И наоборот, из потребности в воплощении идеального Я рождается погоня за славой. Это различие фундаментально, потому что все прочие есть уже его следствие. Поскольку самоидеализация – невротическое решение и как таковая – компульсивна по своему характеру, естественно, что все влечения, которые являются ее результатом, также компульсивны. Пока невротик вынужден цепляться за свои иллюзии о себе, он не в состоянии признать своей ограниченности, и, как результат, погоня за славой уходит в неограниченное. Поскольку он одержим только одной целью – достижением славы, ему становится безразличным процесс обучения, деятельности или постепенного продвижения вперед; к таким вещам он в принципе относится презрительно. Он не хочет долгого восхождения на гору, он хочет сразу оказаться на вершине. Следовательно, он уже не имеет четкого представления о том, что означает эволюция или рост, даже рассуждая о них. И наконец, поскольку за создание идеального Я требуется платить знанием правды о себе, а его воплощение в действительность возможно за счет дальнейшего искажения этой правды, воображение охотно приходит на помощь. Таким образом, в большей или меньшей степени, но он теряет заинтересованность в истине и умение различать правду и неправду – и на этой утрате тоже лежит ответственность за его трудности в различении между искренними чувствами, убеждениями, стремлениями и их эрзацами (бессознательными претензиями) в себе и в других. Происходит смещение акцента с «быть» на «казаться».

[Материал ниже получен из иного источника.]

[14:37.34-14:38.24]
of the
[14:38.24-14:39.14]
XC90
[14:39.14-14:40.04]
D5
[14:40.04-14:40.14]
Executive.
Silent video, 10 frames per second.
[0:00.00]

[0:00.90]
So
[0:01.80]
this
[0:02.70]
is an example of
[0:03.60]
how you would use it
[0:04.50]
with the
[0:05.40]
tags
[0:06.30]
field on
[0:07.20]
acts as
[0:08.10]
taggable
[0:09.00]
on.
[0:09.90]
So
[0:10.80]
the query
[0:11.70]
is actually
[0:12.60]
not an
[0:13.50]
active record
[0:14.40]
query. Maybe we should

Итак, различие между здоровыми стремлениями и невротическим влечением к славе – это различие между спонтанностью и компульсивностью; между признанием и отрицанием ограничений; между фокусом на желанном конечном продукте и ощущением развития; между видимостью и сутью; фантазией и правдой. Различие в этих категориях не идентично с различием между относительно здоровым и невротическим индивидом. Первый вполне может и не быть искренне вовлечен в самореализацию, допустимо, что и второго может не полностью захватить воплощение идеального Я. Тенденция к самореализации развивается и у невротика; мы не могли бы оказать терапевтическую помощь пациенту, если бы в нем изначально не было такого стремления. Но тогда как различие между здоровой и невротической личностью в этом отношении выглядит как просто различие в степени, различие между истинным стремлением и компульсивными влечениями, несмотря на их поверхностное сходство, скорее качественное, а не количественное[14].

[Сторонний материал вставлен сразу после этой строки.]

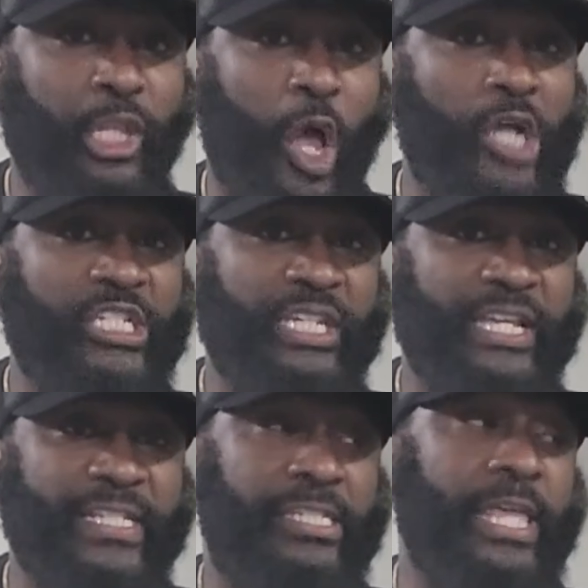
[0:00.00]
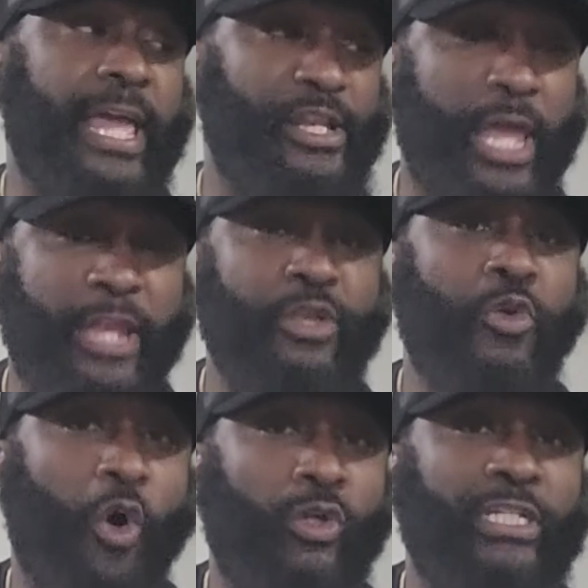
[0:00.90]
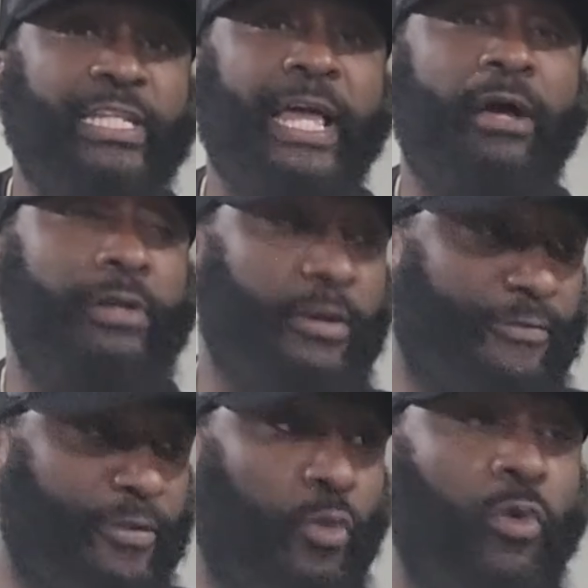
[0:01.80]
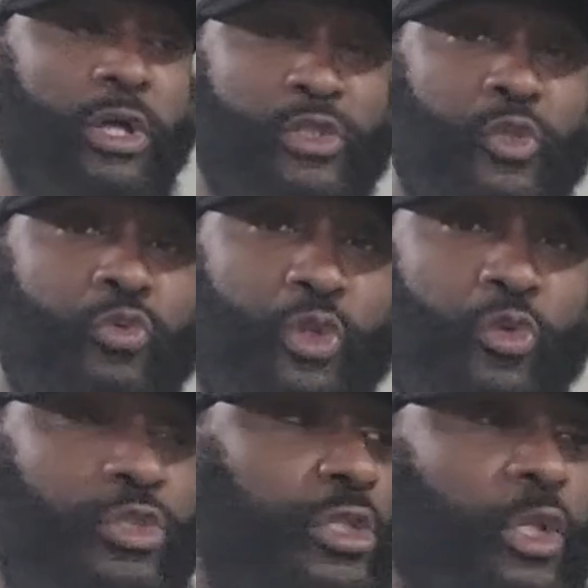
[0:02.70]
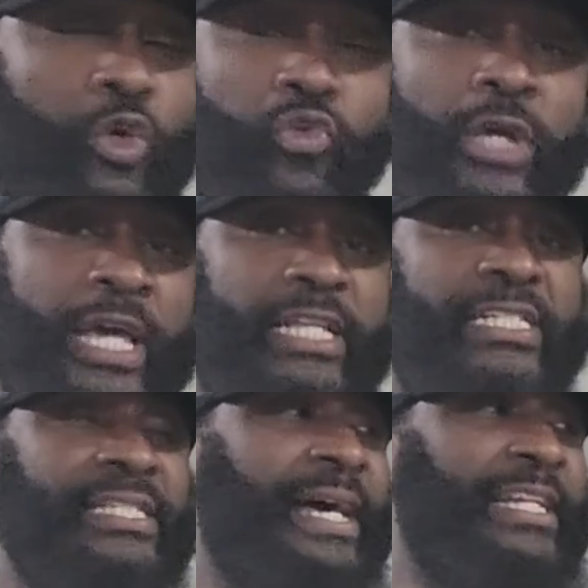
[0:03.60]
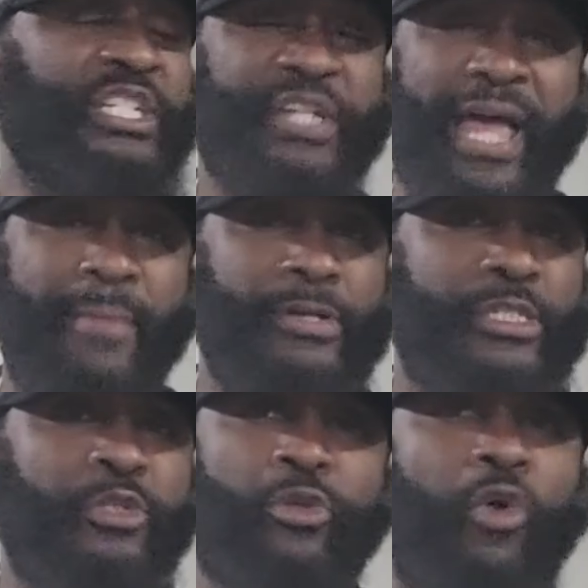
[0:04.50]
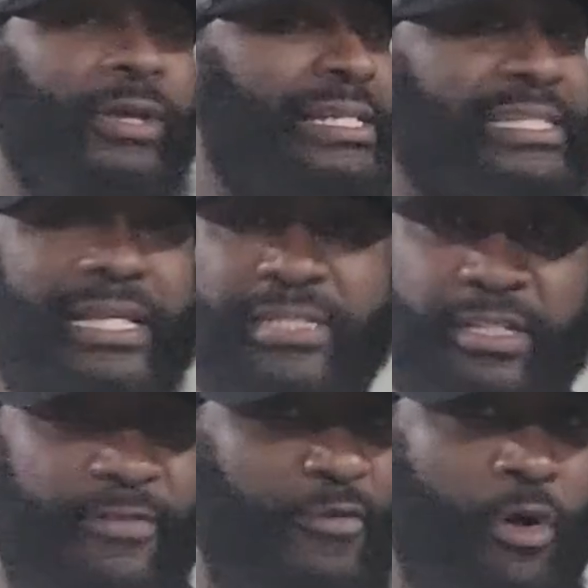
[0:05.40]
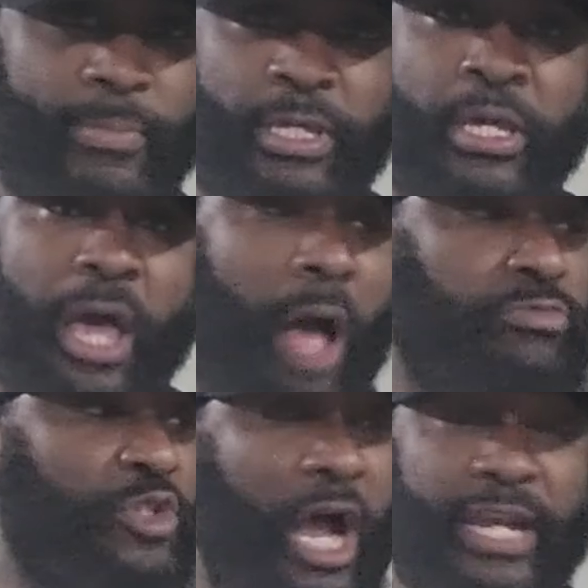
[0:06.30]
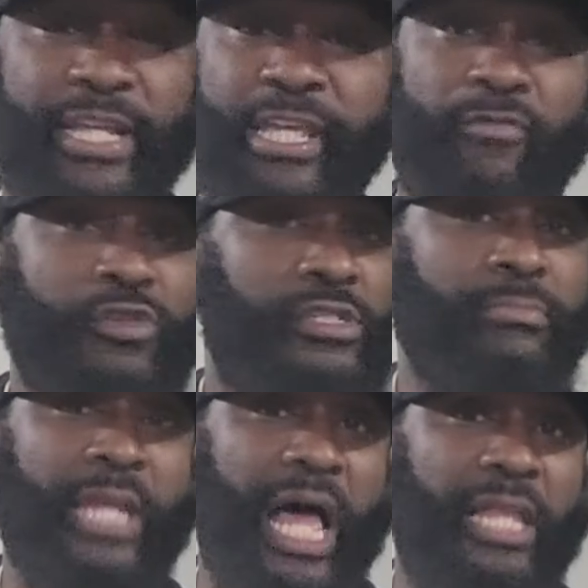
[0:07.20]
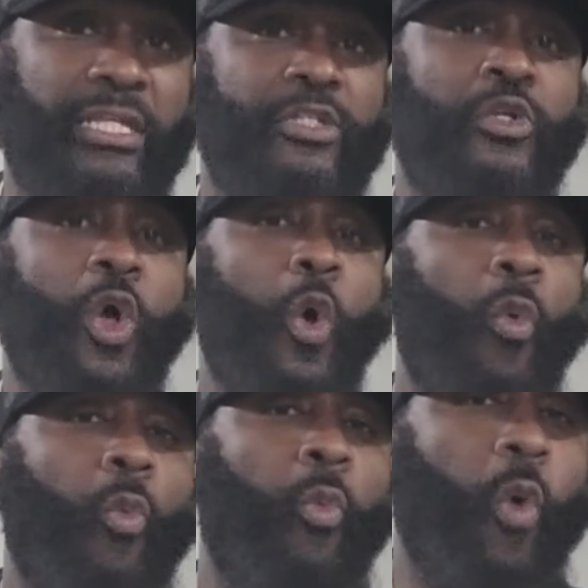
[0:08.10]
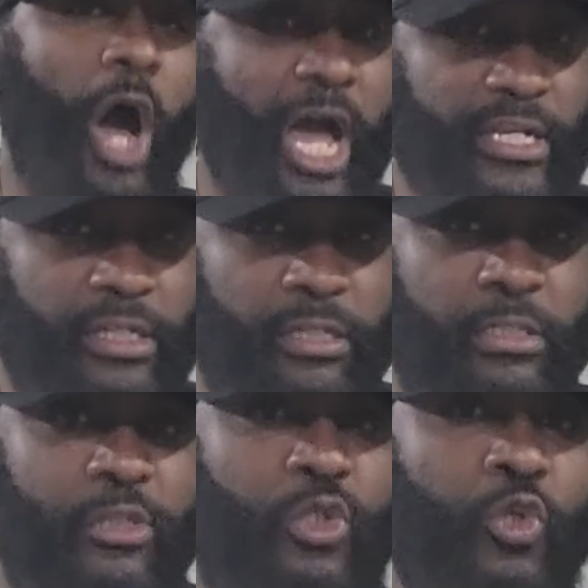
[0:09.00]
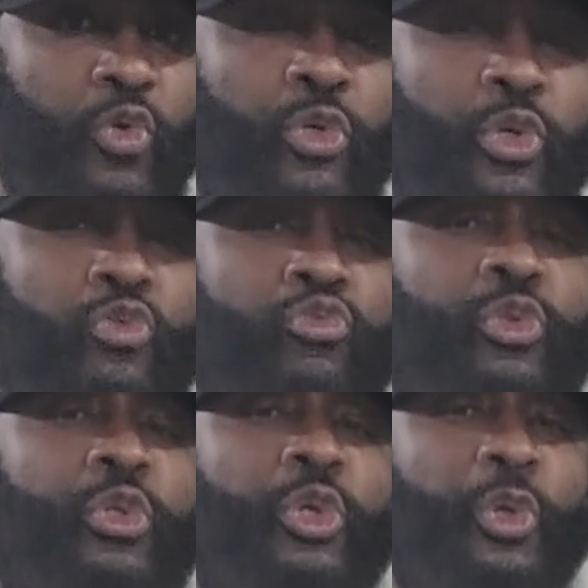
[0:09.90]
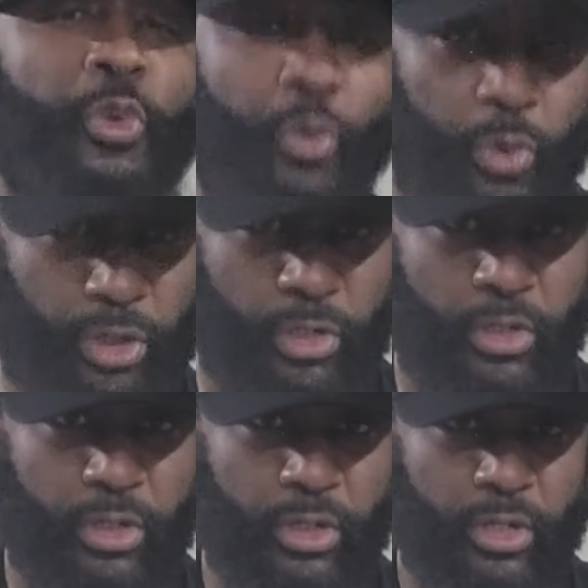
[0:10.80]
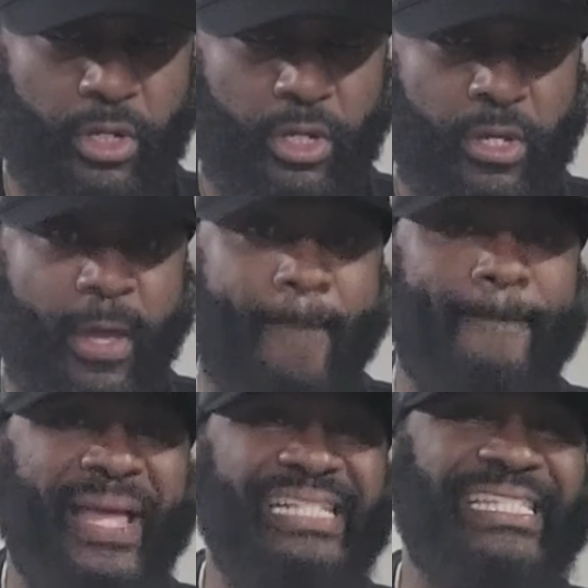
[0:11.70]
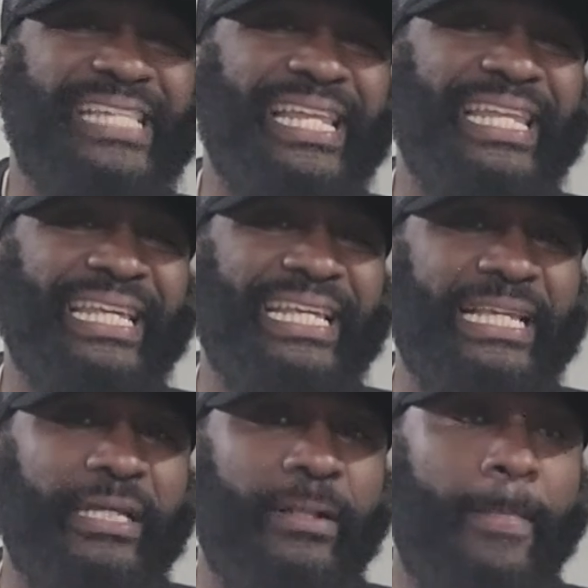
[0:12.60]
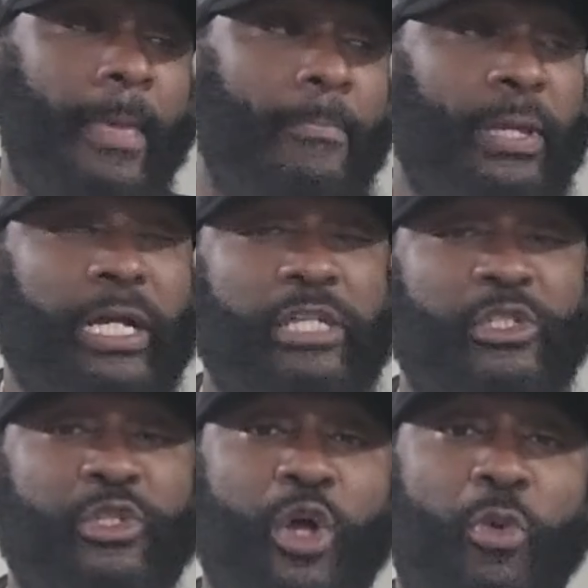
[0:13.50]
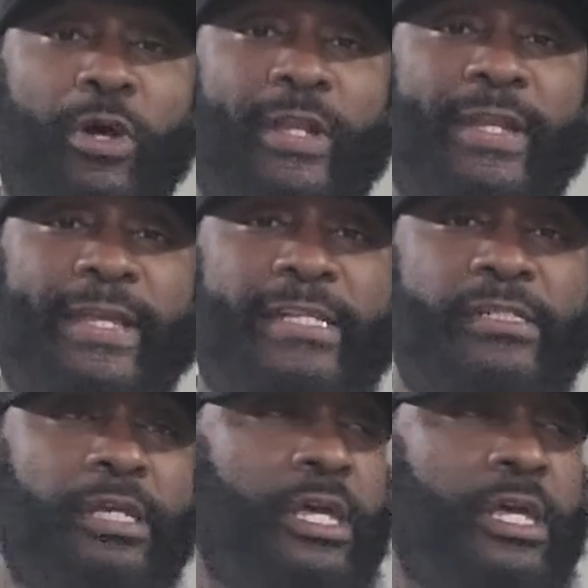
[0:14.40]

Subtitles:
large list, and you hold it down, and for the ones who do, salute. This is not a jab at you. Don't get sensitive on me. I'm trying to give you some knowledge. What do you do mentally? Because you know what it is,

Мне кажется, что невротический процесс, инициированный погоней за славой, лежит в основе историй о сделке с дьяволом. Дьявол, или другое персонифицированное зло, предлагает человеку неограниченную власть, тем самым искушая его, запутавшегося в духовной или материальной сфере жизни. Но человек может получить эту власть, продав свою душу и отправившись в ад. Такое искушение может испытывать каждый, духовно богатый или бедный, потому что оно взывает к двум могущественным страстям – стремлению к бесконечному и желанию найти легкий выход из положения. Согласно религиозным учениям, величайшие духовные вожди человечества, Будда и Христос, подверглись такому искушению. Но поскольку их вера и души были тверды, они распознали это как искушение и смогли его отвергнуть. Следует заметить, что условия сделки вполне соответствуют цене, которую придется заплатить при невротическом развитии. Образно говоря, легкий путь к бесконечной славе неизбежно становится путем во внутренний ад самоистязания и презрения к себе. Выбирая этот путь, человек на самом деле теряет свою душу – реального Я.